Tengo
que deciros, que como la mayor parte de los ciudadanos de este país,
ni me considero violento ni pacifista, pero reconozco que lo que os
voy a contar a continuación me ha escandalizado.
La
empresa española Instalaza, fabricaba “bombas de racimo” que le
vendía, entre otros, a nuestro propio gobierno. Al firmar España un
convenio internacional contra esas bombas, dejó de comprárselas.

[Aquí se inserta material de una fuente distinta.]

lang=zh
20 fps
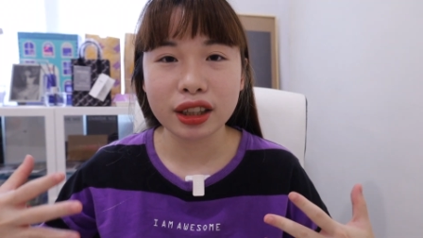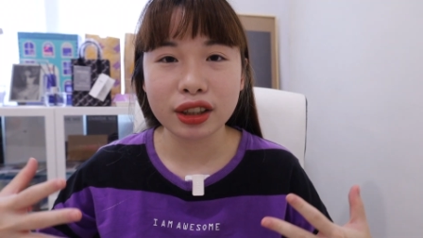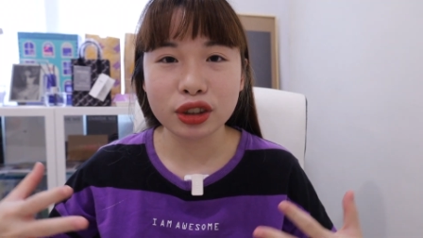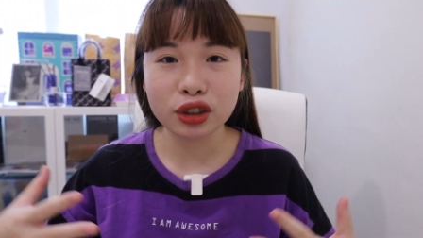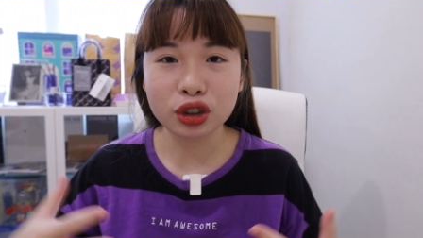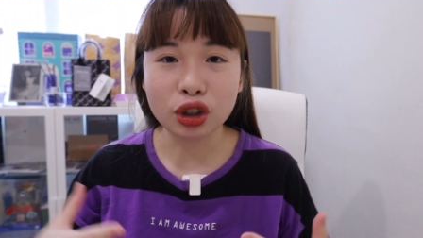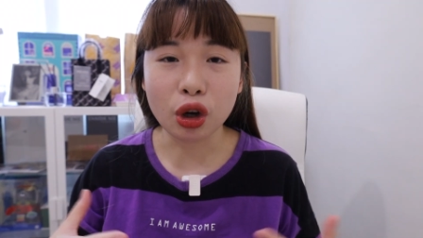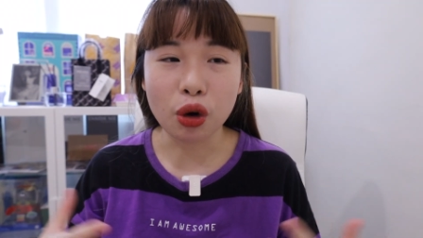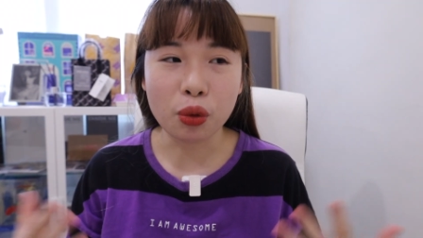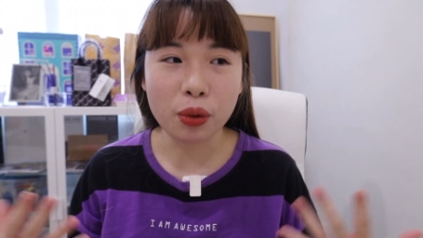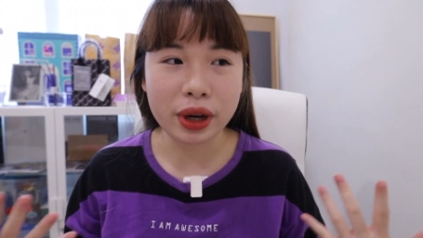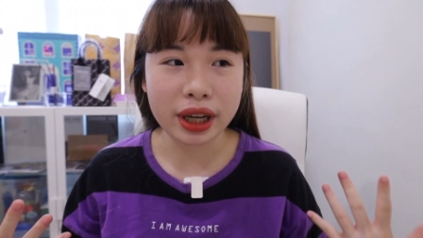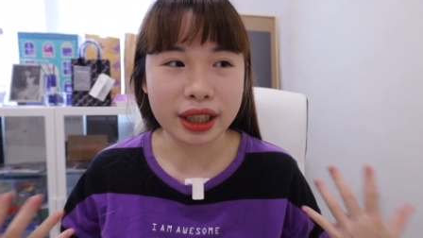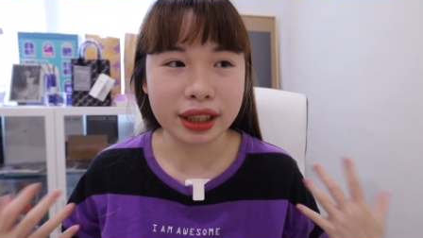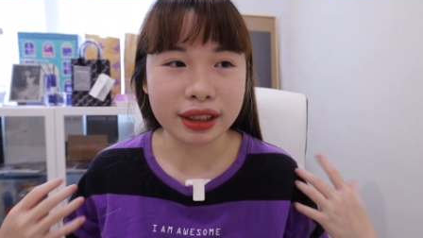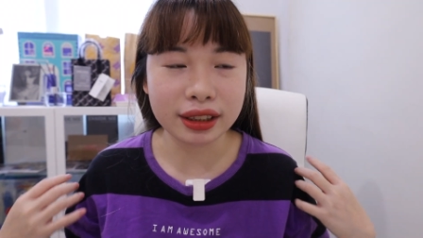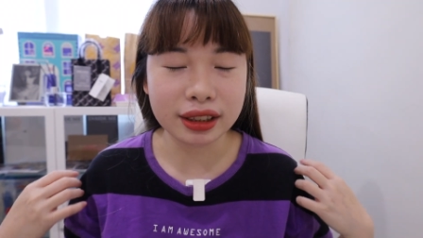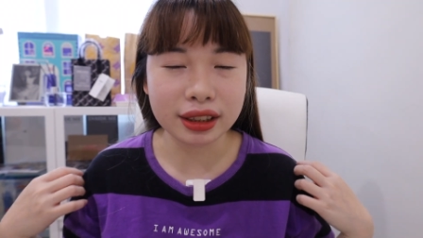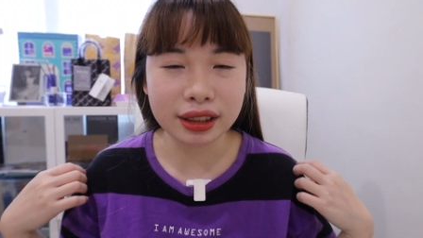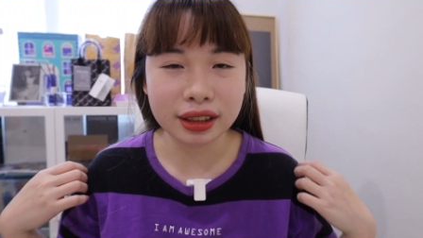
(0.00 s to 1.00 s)
首位的
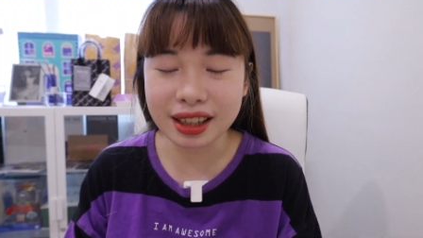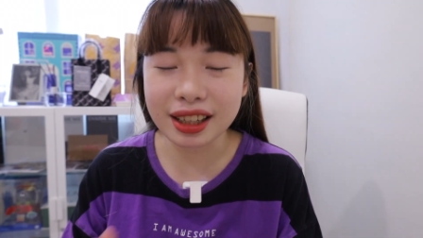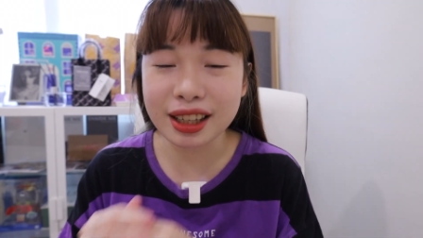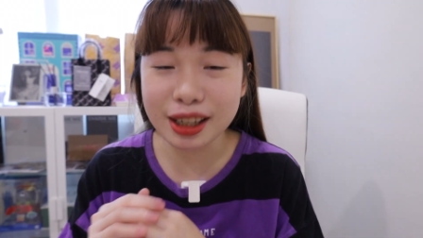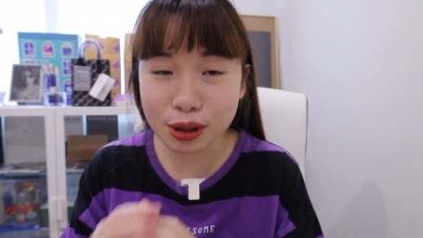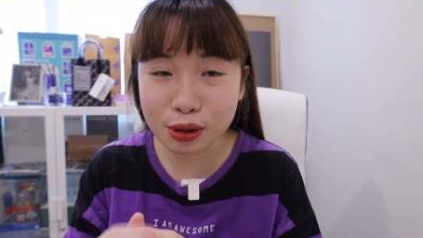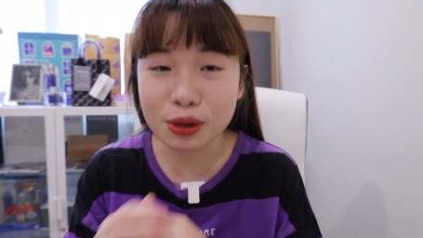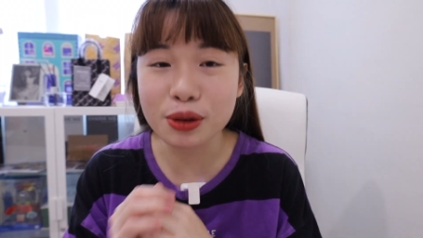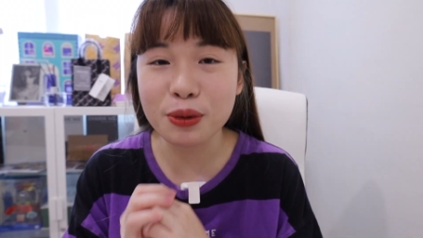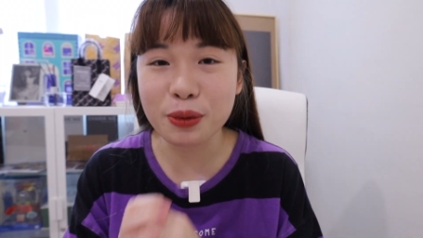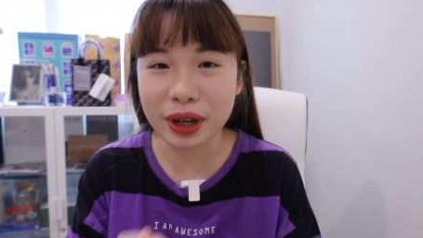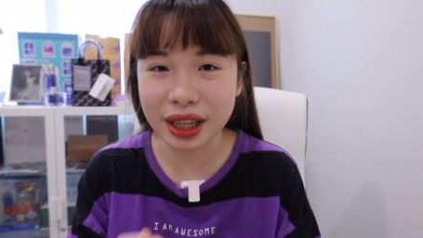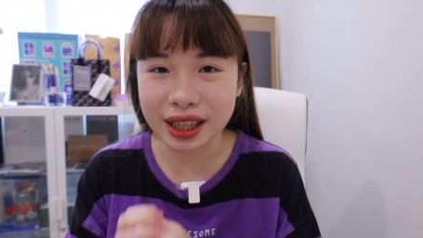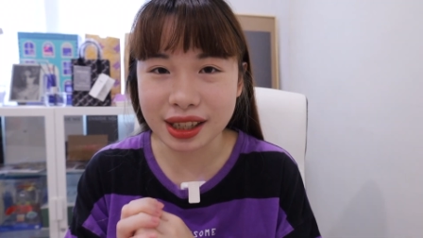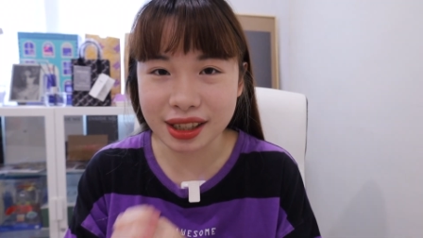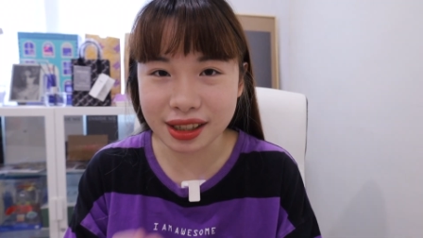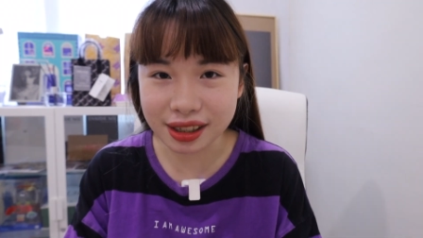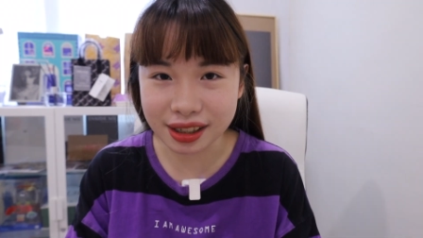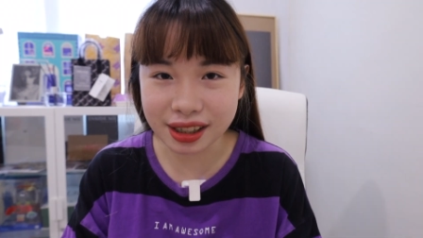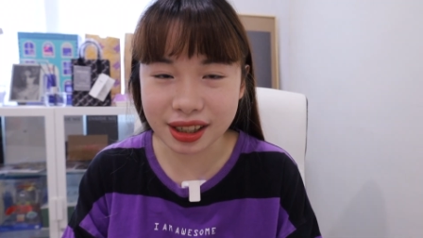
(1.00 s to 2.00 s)
第一顺位的
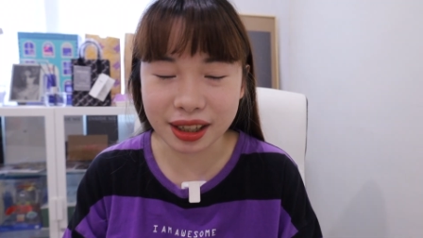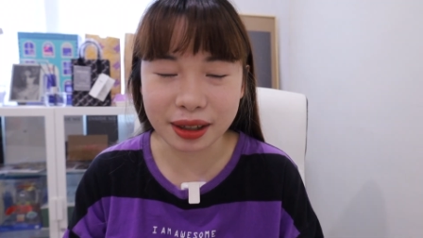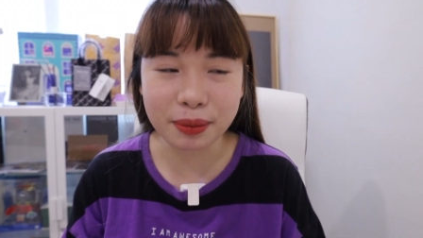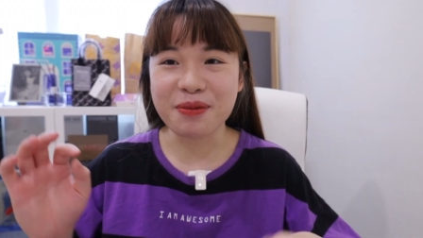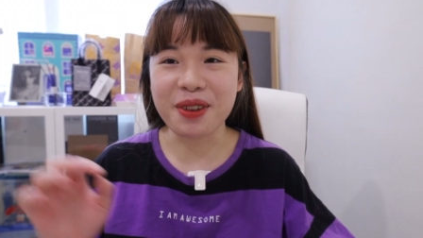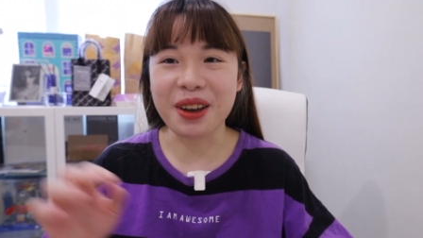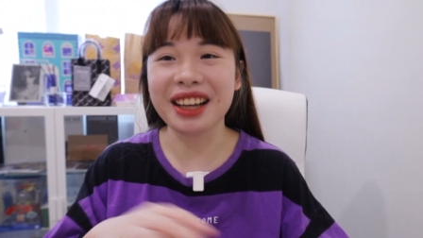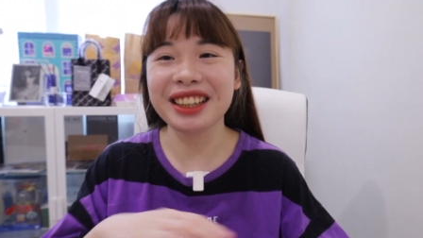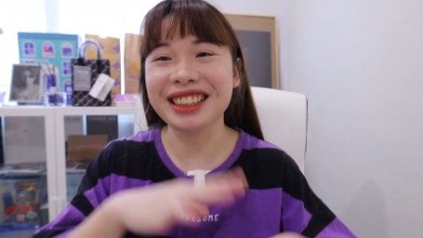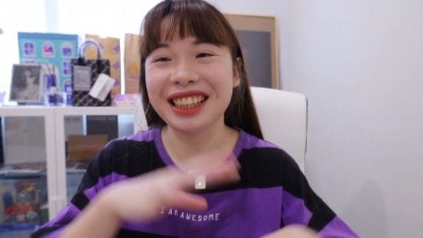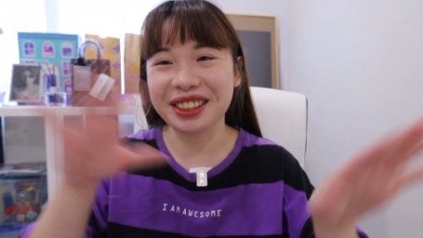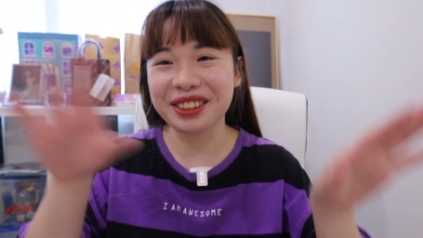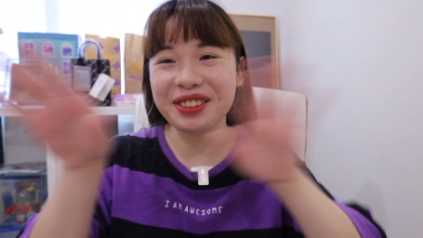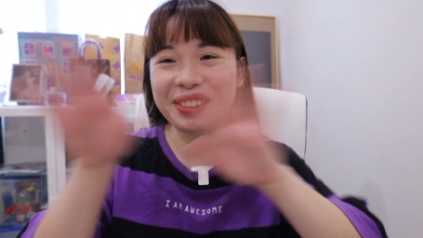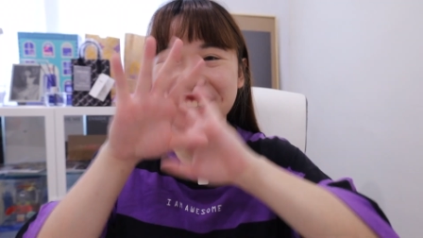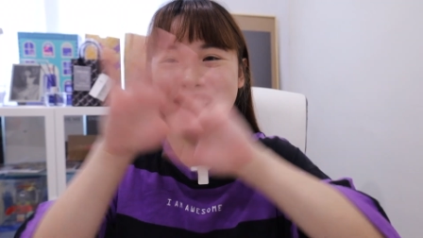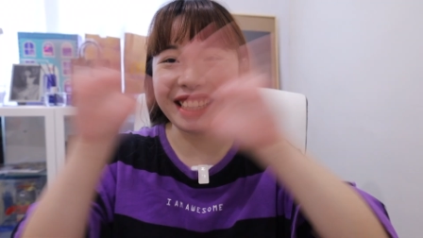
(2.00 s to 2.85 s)
事情。不要讲这么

Por lo que la empresa de armas denunció al Gobierno por
incumplimiento de contrato.
El
Gobierno cambió, el PSOE se fue y llego el Partido Popular, y a
Rajoy no se le ocurrió otra cosa que nombrar como ministro de
Defensa al representante de esa empresa. Ahora el fabricante,
convertido en ministro, pagará a su empresa, a Instalaza, una
indemnización de 40 millones de euros, y claro está, ese dinero
saldrá de los impuestos que todos pagamos.
Pedro
Morenés, actual Ministro de Defensa, fue consejero de la empresa de
fabricación de armamento Instalaza, entre 2005 y 2007, para
posteriormente ocupar el puesto de representante de la empresa hasta
el 4 de octubre de 2011, según recoge el Boletín Oficial del
Registro Mercantil.
El
Tratado de Dublín, prohibía a todos los países firmantes, el uso,
almacenamiento y fabricación de bombas de racimo.
La
indemnización que se le va a pagar a esta empresa es por el concepto
de “daño emergente y lucro cesante”.
Es
conocido, que Instalaza venderá la deuda a una tercera empresa que a
su vez la revenderá, así el ministro disimulará y dirá que no le
paga a su propia empresa.
Conviene
saber que las bombas de racimo, cuando son utilizadas, esparcen las
submuniciones que contienen y suelen mutilar a los mas débiles,
principalmente a los niños; muchas de ellas quedan semienterradas y
explotan al cabo de mucho tiempo, siendo una importante causa de las
mutilaciones que sufre la población civil en los países que sufren
o han sufrido una guerra. Las submuniciones tienen forma de pelotas
de tenis o de latas de refresco, algo que suele llamar mucho la
atención de los niños, principales víctimas de este armamento.
Las
actividades que realizaba el ministro Morenés eran legales, pero
para llegar a ser ministro de España entiendo que se debería mirar
mejor a lo que se ha dedicado la persona candidata al puesto, este
señor ganaba el dinero a costa de la muerte y del sufrimiento de las
personas del tercer mundo envueltas en conflictos bélicos. No creo
que en estos tiempos sea una buena tarjeta de visita para formar
parte del gobierno de una nación como España, donde la mayoría de
la población está tan sensibilizada con casos como el que nos
ocupa.
Estoy
seguro de que Mariano Rajoy podría haber optado por otra persona que
tuviese mas escrúpulos, pero como siempre se equivocó.